The project of today is: Can I use NTFS compression to system drivers repository?
It seems the ideal target to be compressed since it’s rarely used and it can consume 1 or more Gb of your system partition.
The first problem is that we can’t use Windows File Explorer to compress it because we don’t have the correct access rights.
The second problem is that using the command line approach by an elevated ‘Command Prompt’ has the very same problem.
The main problem here is that the folder is fully accessible by SYSTEM account only.
We can try to get folder ownership and change access right, but I don’t like such aggressive approach into OS internals.
What we need is to run the two needed commands using SYSTEM account.
To do the trick, we can use Windows Task Scheduler.
Create a new ‘temporary’ task and:
Into General page, set SYSTEM into Security Options and set the correct OS version below.
Into Actions page, add a new item.
Set the Program/script to compact.exe, and set ‘Add arguments (optional):’ to
/c /s /i “%systemroot%\system32\driverstore\filerepository”
Confirm and save the task.
Now select it and run manually. This first run will set the folder as ‘compressed’ and it will be inherited by all future new folders.
Keep clicking on Refresh, to see when it is completed.
Now its time to compress all the existing files.
Edit our task, go to Actions page and edit the action.

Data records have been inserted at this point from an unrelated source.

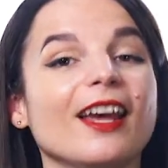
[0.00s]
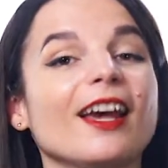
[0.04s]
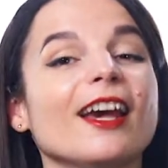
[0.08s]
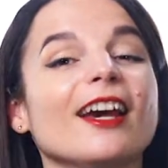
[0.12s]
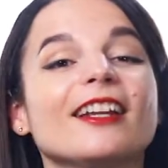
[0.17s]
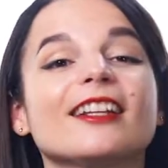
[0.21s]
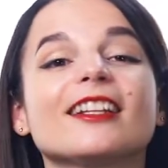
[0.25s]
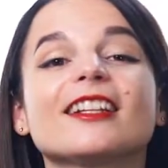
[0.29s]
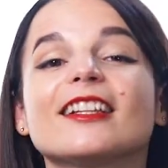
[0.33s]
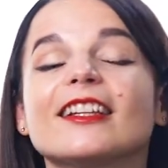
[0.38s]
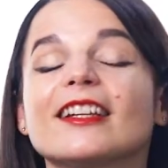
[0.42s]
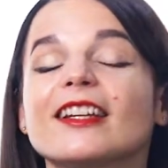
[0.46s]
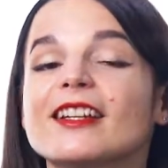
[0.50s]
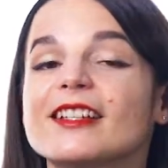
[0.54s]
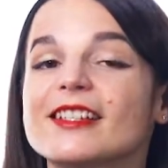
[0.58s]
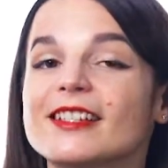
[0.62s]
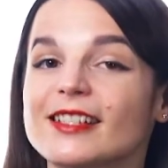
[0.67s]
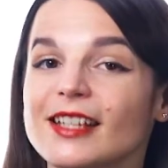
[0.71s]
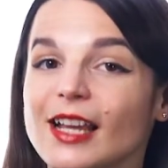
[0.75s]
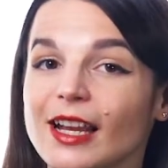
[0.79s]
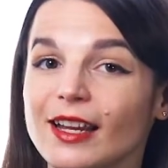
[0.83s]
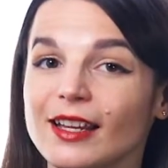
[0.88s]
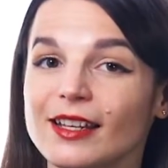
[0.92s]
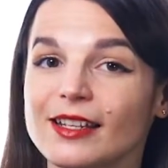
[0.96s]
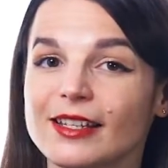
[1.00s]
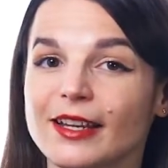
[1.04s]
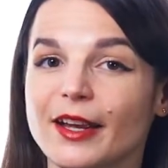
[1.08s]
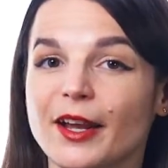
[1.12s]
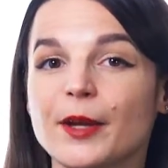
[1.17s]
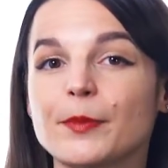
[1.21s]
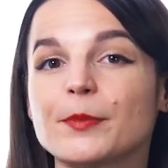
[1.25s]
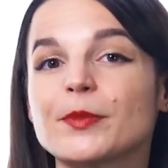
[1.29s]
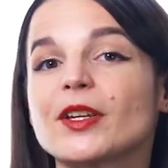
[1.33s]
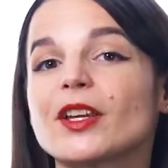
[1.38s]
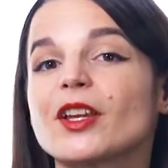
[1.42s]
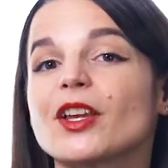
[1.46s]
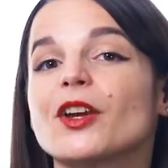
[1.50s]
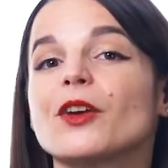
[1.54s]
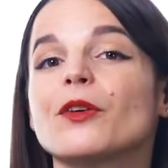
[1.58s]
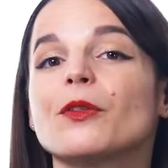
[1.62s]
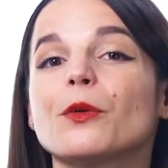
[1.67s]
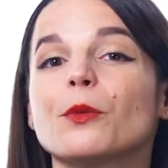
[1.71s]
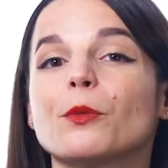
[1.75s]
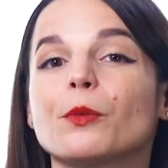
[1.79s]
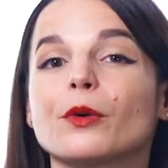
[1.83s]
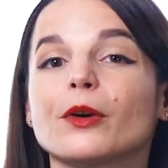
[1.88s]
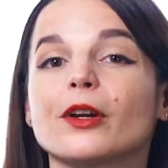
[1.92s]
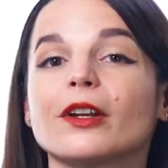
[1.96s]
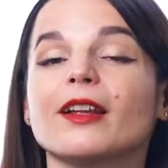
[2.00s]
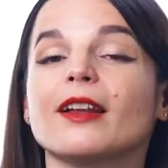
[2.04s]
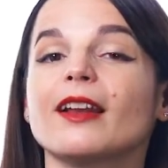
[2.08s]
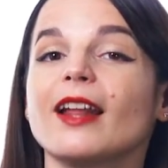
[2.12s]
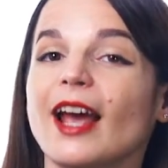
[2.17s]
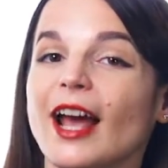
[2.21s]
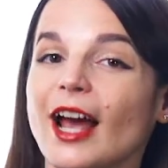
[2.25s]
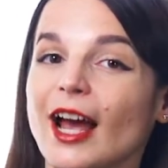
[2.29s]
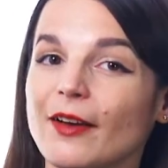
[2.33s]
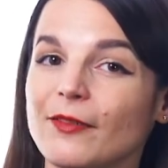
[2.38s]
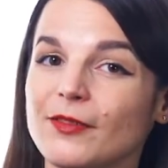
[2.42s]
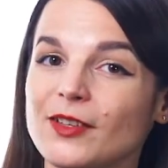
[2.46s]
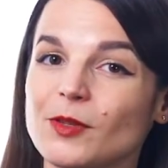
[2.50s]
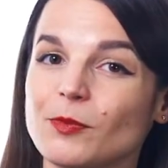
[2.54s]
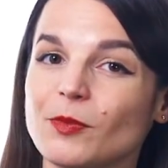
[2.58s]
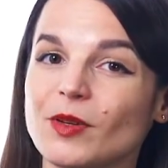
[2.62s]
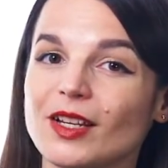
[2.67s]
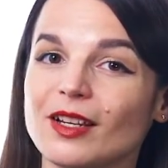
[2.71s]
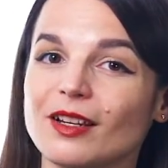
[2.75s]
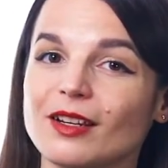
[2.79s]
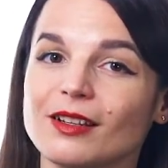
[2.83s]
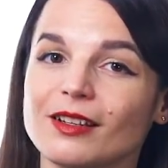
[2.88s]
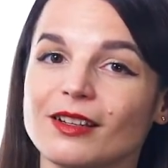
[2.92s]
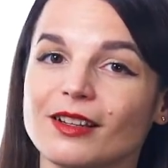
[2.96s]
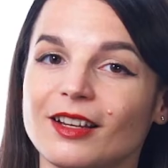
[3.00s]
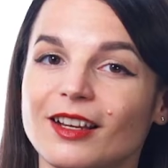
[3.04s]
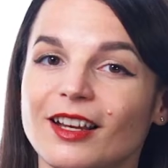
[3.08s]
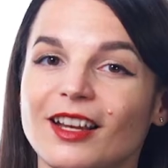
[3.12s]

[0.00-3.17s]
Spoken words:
and click a second time to hear the word at half speed,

Update ‘Add arguments (optional):’ to
/c /s /i “%systemroot%\system32\driverstore\filerepository\*”
Save everything, and run it again.
Now the processing time will be longer depending on how many Gb it has to process.
Keep clicking on ‘Refresh’, to see when it is completed.

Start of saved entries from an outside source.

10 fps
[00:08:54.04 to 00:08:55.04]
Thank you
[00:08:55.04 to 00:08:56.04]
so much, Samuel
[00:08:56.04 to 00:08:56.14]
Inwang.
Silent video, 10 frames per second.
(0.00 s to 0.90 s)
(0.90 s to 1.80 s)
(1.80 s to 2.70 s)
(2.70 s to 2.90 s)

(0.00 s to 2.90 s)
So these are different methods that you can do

When completed, we can delete our temporary task.
Fixing Minor Drawbacks
Looking here and there, I discovered that some of the of the files became suddenly blue into these 2 folders:
I found out that they are hardlinks to copies into OEM Drivers Repository.
Honestly, I don’t like it, and my solution is to periodically expand them (if any).
I wrote this .cmd file:
compact /u /i "%systemroot%\system32\drivers\*" compact /u /i "%systemroot%\system32\*.dll"
Then I created a new task (similar to the previous one), that is using SYSTEM user account, to execute:
with the following arguments:
/c “<full filename of my .cmd file>”
Since it’s a light task, I trigger it once per week.